Great State: China and the World
How best to tell the eight-hundred-year history of China, if not concisely, then in a coherent and absorbing way, multiple dimensions colored and argued by readers’ perceptions? Timothy Brook sustains interest through a series of stories, told chronologically and in detail almost sufficient to be called a series of books. In each, he presents two lead players: “The Pirate and the Bureaucrat,” “The Eunuch and His Hostage,” “The Castaway and the Horse Trader.” Every title, alluring in itself, presents background detail to enhance the core of the narrative. “The Lama and the Coolie,” for instance, shows how the lama’s pattern of succession is as unexpected as that of the emperors.

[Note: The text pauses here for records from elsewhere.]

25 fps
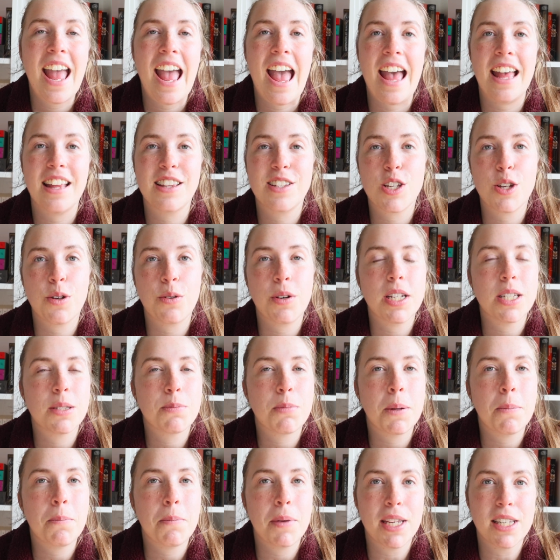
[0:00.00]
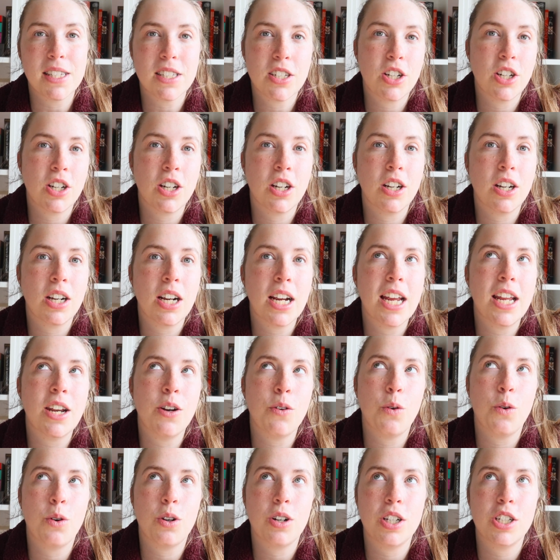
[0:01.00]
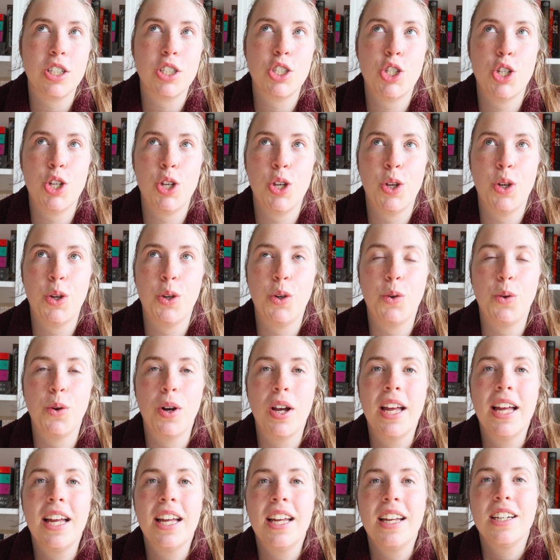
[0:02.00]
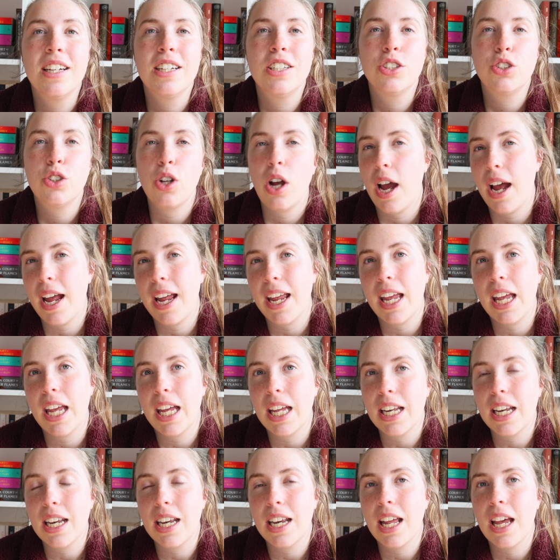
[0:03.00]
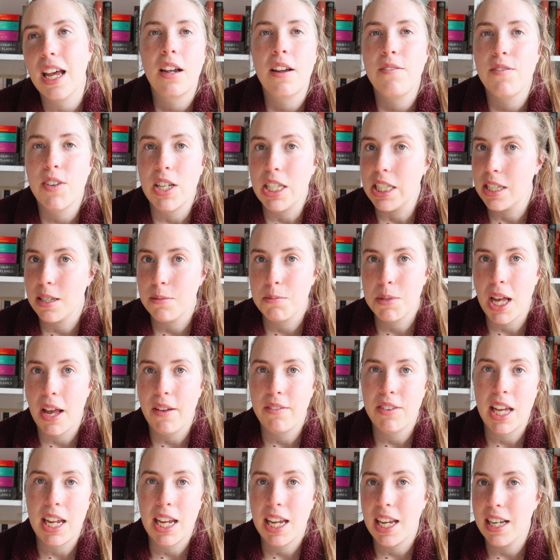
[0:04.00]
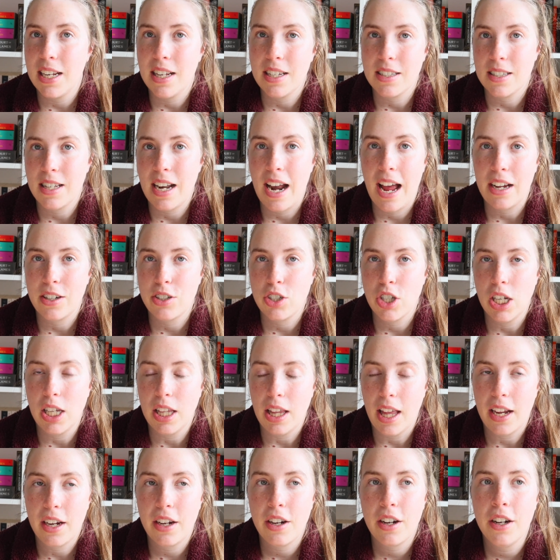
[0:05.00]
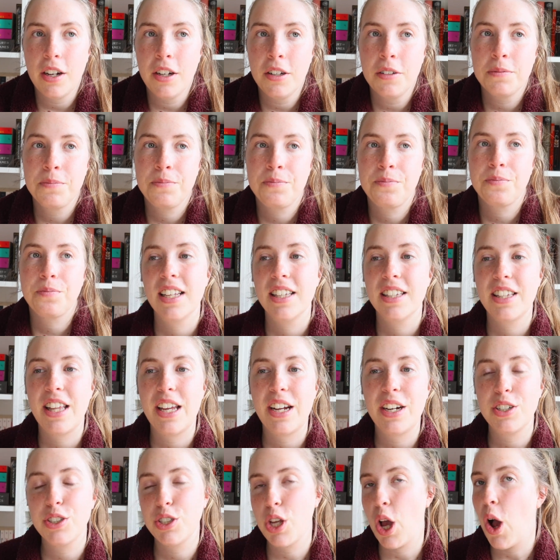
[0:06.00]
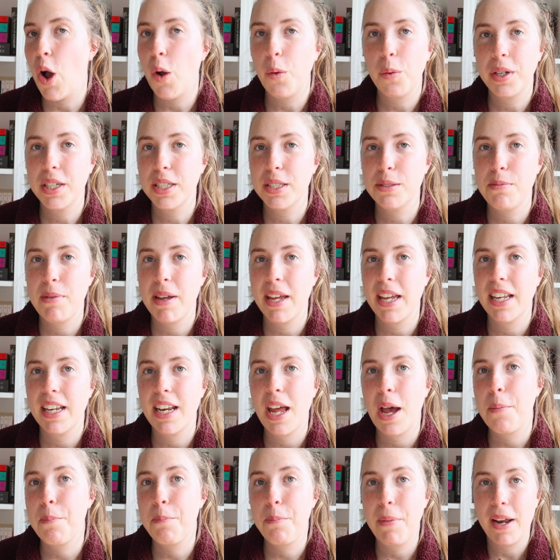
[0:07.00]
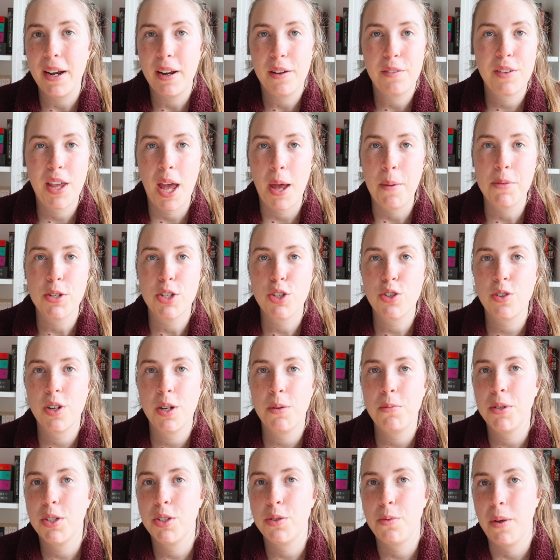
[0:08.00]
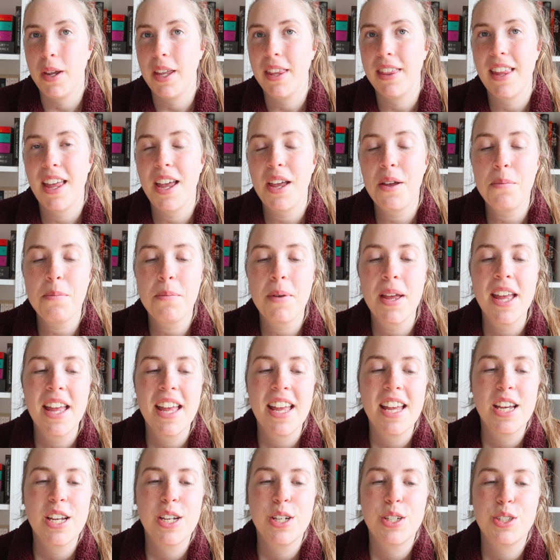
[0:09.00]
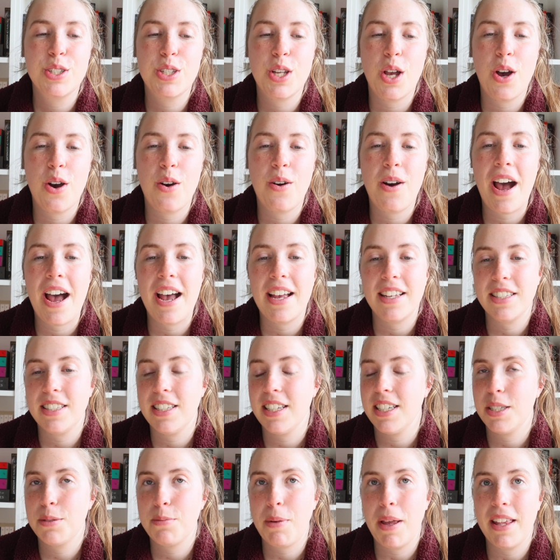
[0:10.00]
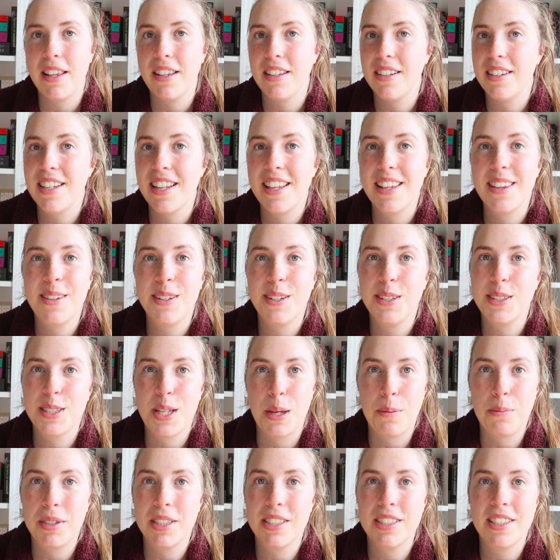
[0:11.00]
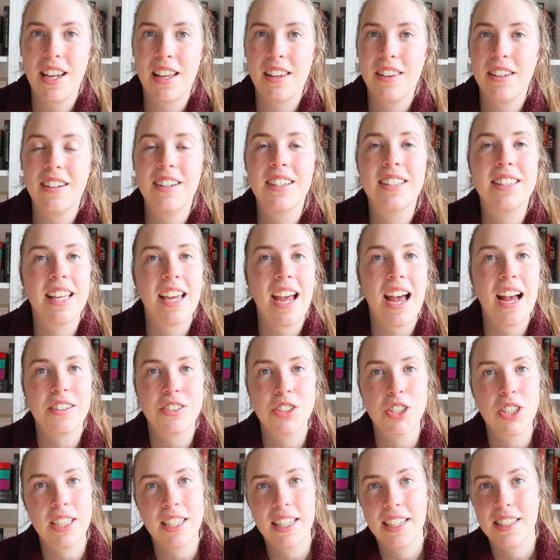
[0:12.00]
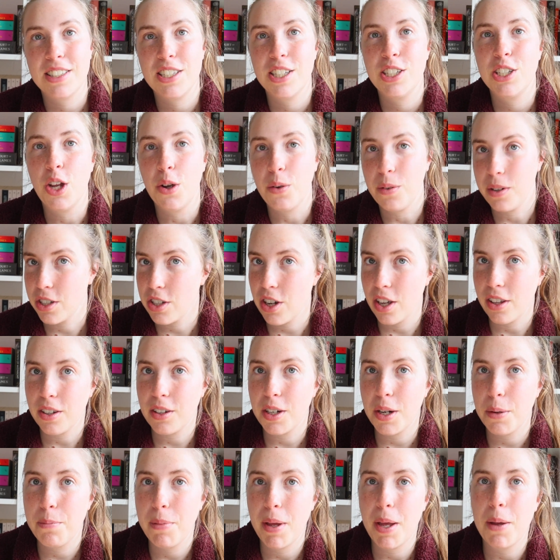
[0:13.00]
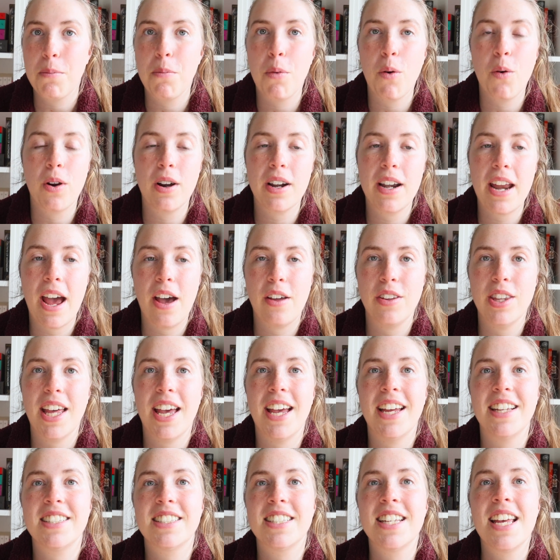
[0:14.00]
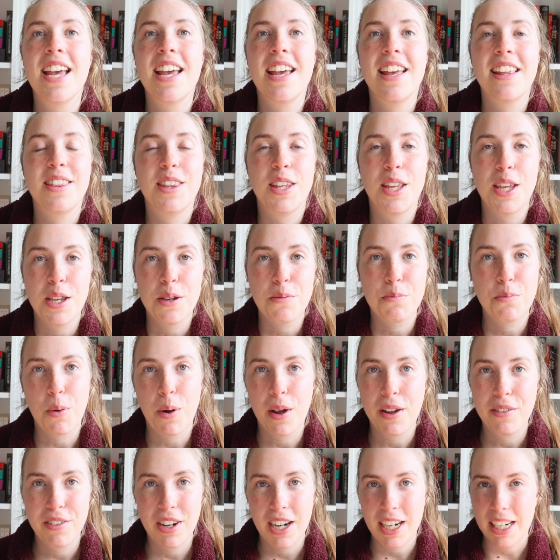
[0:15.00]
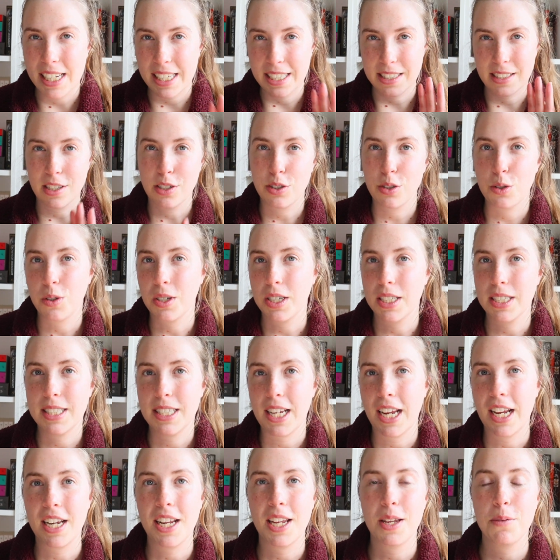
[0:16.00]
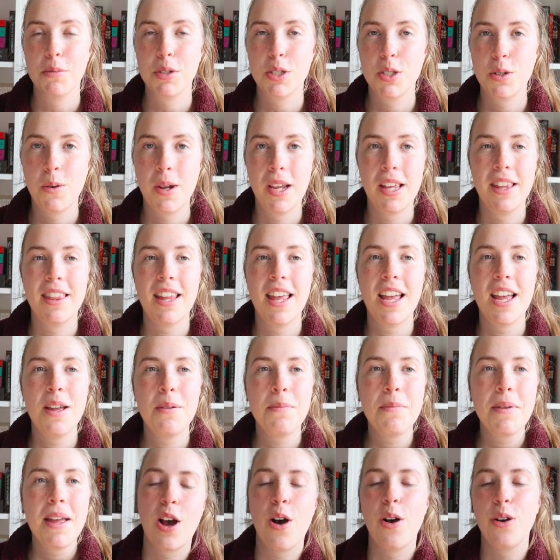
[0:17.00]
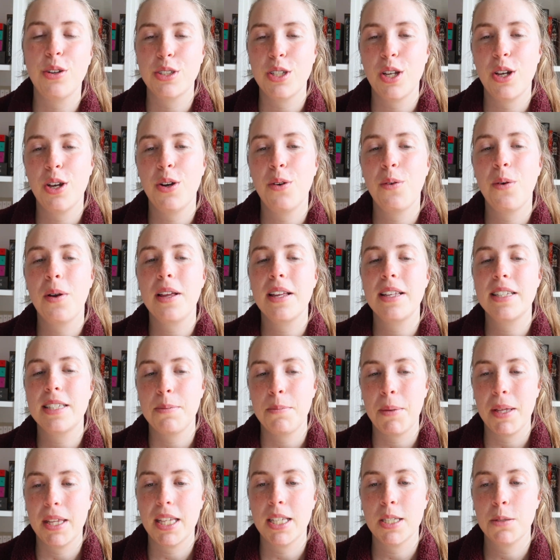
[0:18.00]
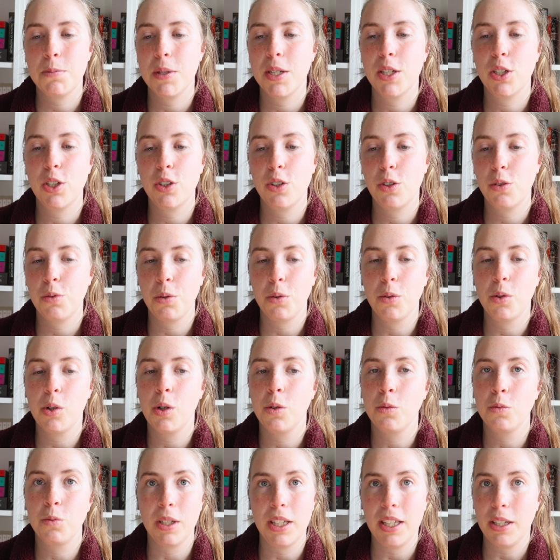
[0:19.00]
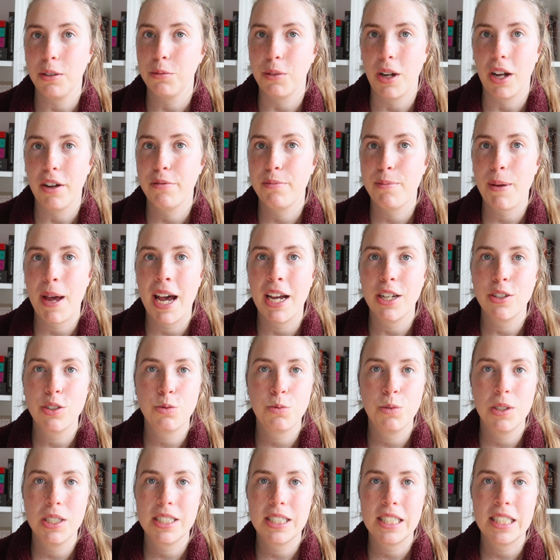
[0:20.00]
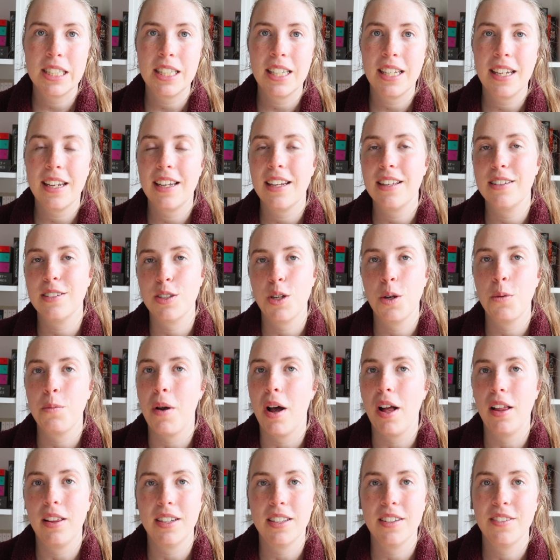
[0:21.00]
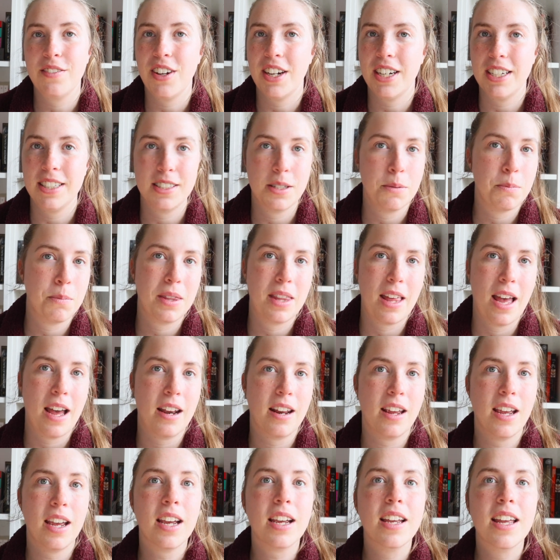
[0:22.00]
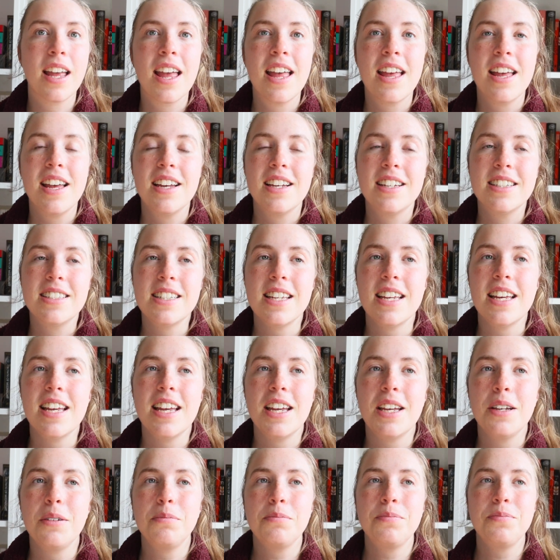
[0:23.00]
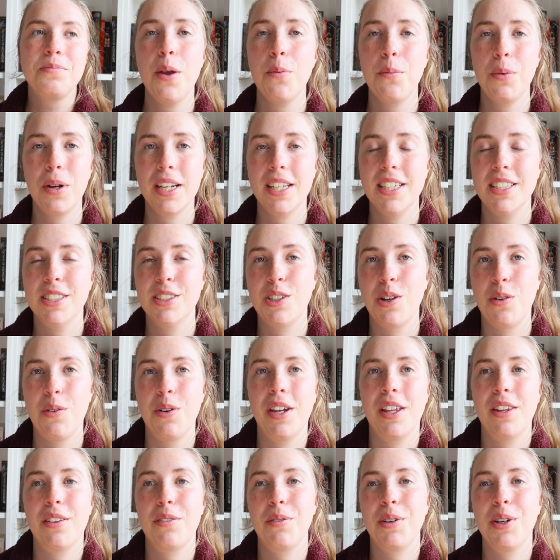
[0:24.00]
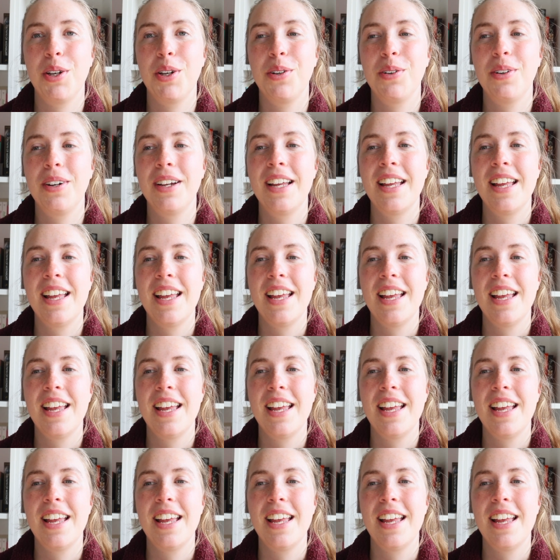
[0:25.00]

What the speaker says: And so he's been mean to her in order to try and convince himself that he doesn't actually like her. There's always been a bit of chemistry between them. So as they spend the summer together, they actually get to know each other a bit more now that the boyfriend isn't sort of standing in between them. Also, Smith has been through a really rough patch recently, and so Molly is very sympathetic to him and what he's going through.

Brook’s message is how China and the world beyond its borders have been linked throughout this lengthy period, not only since European incursion in the nineteenth century. Trade, politics, and religion have been key elements throughout. Nowhere is this more evident than in “The Missionary and His Convert,” when the arrival of the Jesuits, edging into China in the closing years of the sixteenth century, raised a red flag. Confucianism was not unhappily challenged by Daoists, Buddhists, or the Muslims, “despite their theological errors,” but the Jesuits were viewed as a threat to the emperor’s hegemony and seen as likely spies.
Chinese inventions, culture, and art are manifested in the book’s gorgeous color plates. Great State will be welcomed especially by the those familiar with the author’s Vermeer’s Hat, which demonstrated the extraordinary links between the eastern and western worlds.